– Прости, что втянула тебя во все это. Клянусь, что с этого момента буду слушаться тебя во всем.
– Верится с трудом, – улыбнулся Андре. – Не переживай, что ж теперь делать.
– Да, ничего не сделаешь. Поедем домой.
Но тут со стороны города подъехала еще машина – я не поверила своим глазам: это был Потапов! Он огляделся, заметил меня – я подошла. Сказать нам друг другу было особенно нечего.

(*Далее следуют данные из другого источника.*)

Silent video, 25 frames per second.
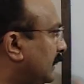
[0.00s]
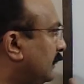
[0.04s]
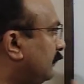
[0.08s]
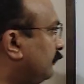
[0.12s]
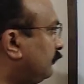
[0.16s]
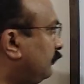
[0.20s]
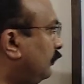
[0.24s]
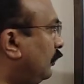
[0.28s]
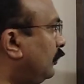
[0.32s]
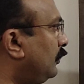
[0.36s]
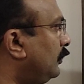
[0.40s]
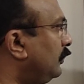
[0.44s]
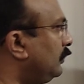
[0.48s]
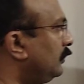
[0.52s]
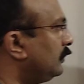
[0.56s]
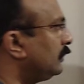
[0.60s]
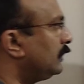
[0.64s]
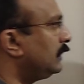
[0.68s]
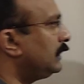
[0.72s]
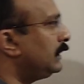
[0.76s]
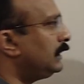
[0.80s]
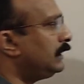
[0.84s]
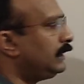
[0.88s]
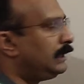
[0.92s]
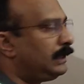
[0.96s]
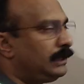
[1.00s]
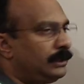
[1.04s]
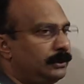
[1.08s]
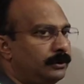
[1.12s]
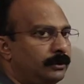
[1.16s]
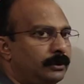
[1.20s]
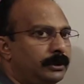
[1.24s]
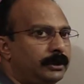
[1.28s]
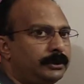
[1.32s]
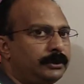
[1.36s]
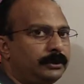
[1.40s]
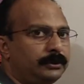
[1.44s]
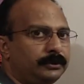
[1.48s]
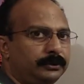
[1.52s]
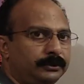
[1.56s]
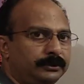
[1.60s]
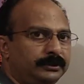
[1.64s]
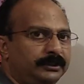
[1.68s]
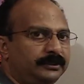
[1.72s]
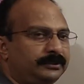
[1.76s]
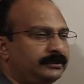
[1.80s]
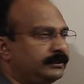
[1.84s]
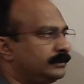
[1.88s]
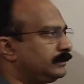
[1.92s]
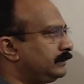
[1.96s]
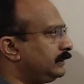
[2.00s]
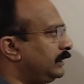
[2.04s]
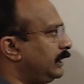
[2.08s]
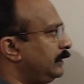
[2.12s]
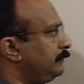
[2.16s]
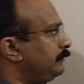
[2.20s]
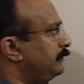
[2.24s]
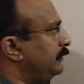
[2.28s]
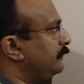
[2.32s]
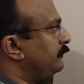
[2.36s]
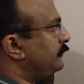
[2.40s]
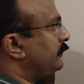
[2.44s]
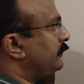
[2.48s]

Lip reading: So, in order to do this type of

– Беда, Леночка… Какая беда…
– Да, Геннадий Дмитриевич. Беда.
– Жаль! Очень жаль, что так вышло.
– Да.
На том мы и распрощались.
На следующий день с утра я поехала к Федору Николаевичу в больницу. Выглядел он ужасно, но чувствовал себя неплохо. Я присела на краешек кровати, посмотрела ему в глаза – и тут меня, наконец, накрыло:
– Простите меня! Простите, дорогой Федор Николаевич! Это все я! Это из-за меня! Почему, почему я вас не послушала!
Не в силах удержать рыдания, я выскочила из палаты и убежала в туалет. Господи, как мне было стыдно и горько! Если бы я сразу смирилась и не полезла к Лыткину с Потаповым, Усадьба была бы цела. Я думала о ней как о живом существе, которое закончило свой долгий век в мучениях, и все из-за меня. Из-за меня! Я умылась и вернулась к Челинцеву, но при виде его у меня опять потекли слезы.

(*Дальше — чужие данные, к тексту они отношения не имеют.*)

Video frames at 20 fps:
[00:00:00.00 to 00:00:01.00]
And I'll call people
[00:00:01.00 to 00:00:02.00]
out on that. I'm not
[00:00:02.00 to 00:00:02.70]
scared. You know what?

– Леночка! Ну, хватит, хватит, успокойтесь! Ни в чем вы не виноваты! Мы были обречены, вы же это понимаете. Я рад, что обошлось только пожаром. Честно говоря, я боялся самого худшего.
У меня мурашки побежали по коже – я осознала, что он имел в виду.
– Федор Николаевич…
– Ладно, ладно! Все живы, и слава богу! Ну, теперь-то вы уедете?
Да, теперь-то мы уедем. Навсегда. Паспорт давно готов, осталось дождаться визы. И решить еще кое-какие дела: квартиру и машину я оставляла Челинцеву, хотя он об этом еще не знал. Его семья жила небогато и тесно. Конечно, моя квартира не бог весть какие хоромы, но хоть что-то: с жильем в городе было плохо. Надо успеть оформить генеральную доверенность на его старшего сына – мы с ним договорились сегодня встретиться у нотариуса.
Но прежде следовало забрать документы из Усадьбы. Когда я приехала, пожарник Толя и его коллеги уже ходили вокруг закопченного сейфа и чесали затылки. В конце концов они решили срезать заднюю стенку, самую тонкую, судя по звуку простукивания. Это и понятно: неподъемный сейф обычно ставили спиной к стене, а то и вмуровывали. Когда стенка отпала, я вздохнула с облегчением: все на месте! Бумаги слегка закоптились, некоторые обуглились по краям, особенно те, что лежали ближе к стенкам сейфа. Но то, о чем я больше всего беспокоилась, цело и невредимо: распечатка музейной инструкции 1985 года. Современная бумага для принтеров вообще горит плохо, а это была толстая, переплетенная мной собственноручно пачка листов – еще бы не толстая: 14-й кегль, два интервала! Так что лежавшее внутри пачки письмо Пушкина вообще никак не пострадало.